START DATA EXTRACTS
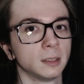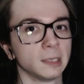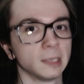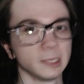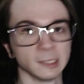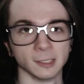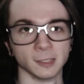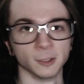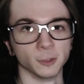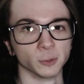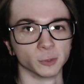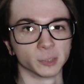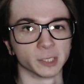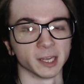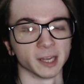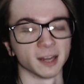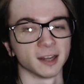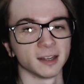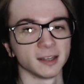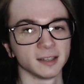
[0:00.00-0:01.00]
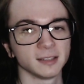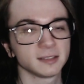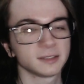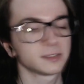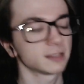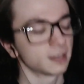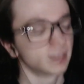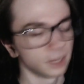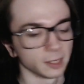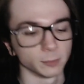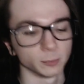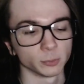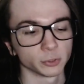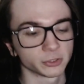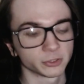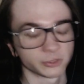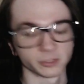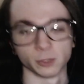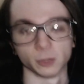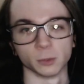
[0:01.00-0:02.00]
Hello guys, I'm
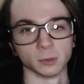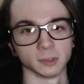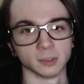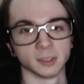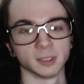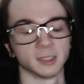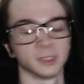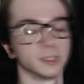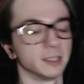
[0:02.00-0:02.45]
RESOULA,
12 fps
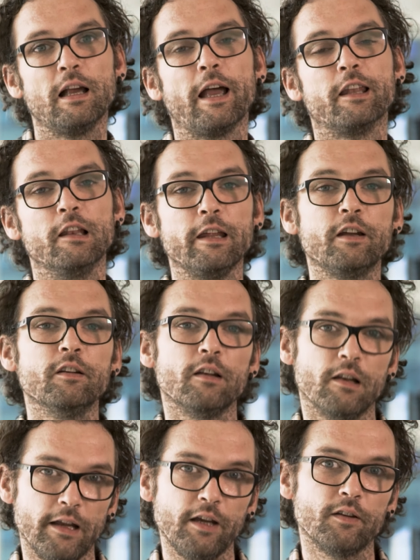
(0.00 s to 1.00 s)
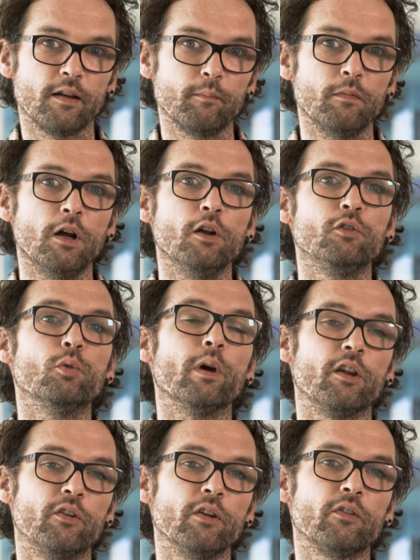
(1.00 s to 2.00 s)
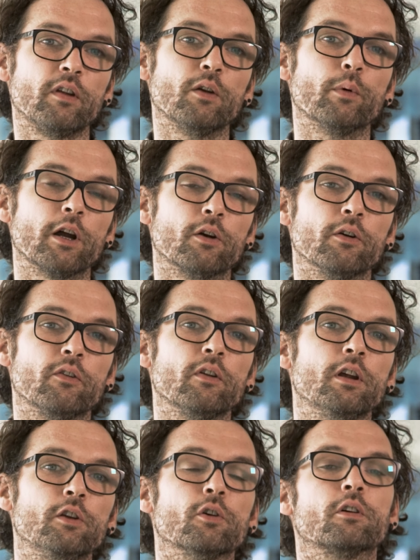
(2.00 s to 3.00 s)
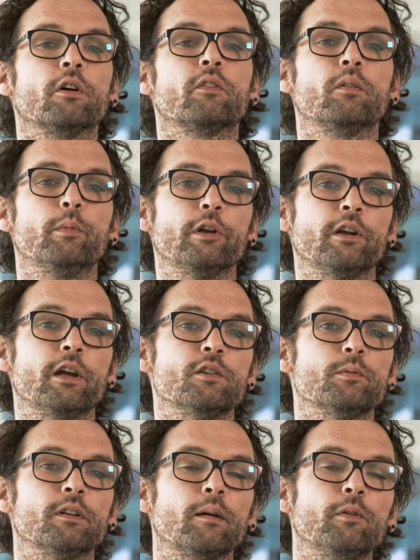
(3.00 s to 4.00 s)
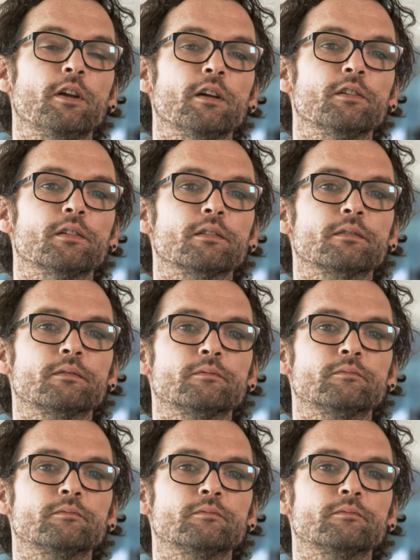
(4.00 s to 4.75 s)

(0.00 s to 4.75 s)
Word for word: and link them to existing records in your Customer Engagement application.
END DATA EXTRACTS
START DATA EXTRACTS
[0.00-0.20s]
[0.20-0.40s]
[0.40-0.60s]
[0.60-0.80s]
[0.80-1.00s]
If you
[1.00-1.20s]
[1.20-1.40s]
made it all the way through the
END DATA EXTRACTS
# THE PROBLEM
Look above for the line with "[0:00.00-0:01.00]" and the line with "Word for word: and"; set down those two lines and all lines between them exactly, without pictures and without anything else.

# SOLUTION TO THIS EXERCISE
[0:00.00-0:01.00]
[0:01.00-0:02.00]
Hello guys, I'm
[0:02.00-0:02.45]
RESOULA,
12 fps
(0.00 s to 1.00 s)
(1.00 s to 2.00 s)
(2.00 s to 3.00 s)
(3.00 s to 4.00 s)
(4.00 s to 4.75 s)

(0.00 s to 4.75 s)
Word for word: and link them to existing records in your Customer Engagement application.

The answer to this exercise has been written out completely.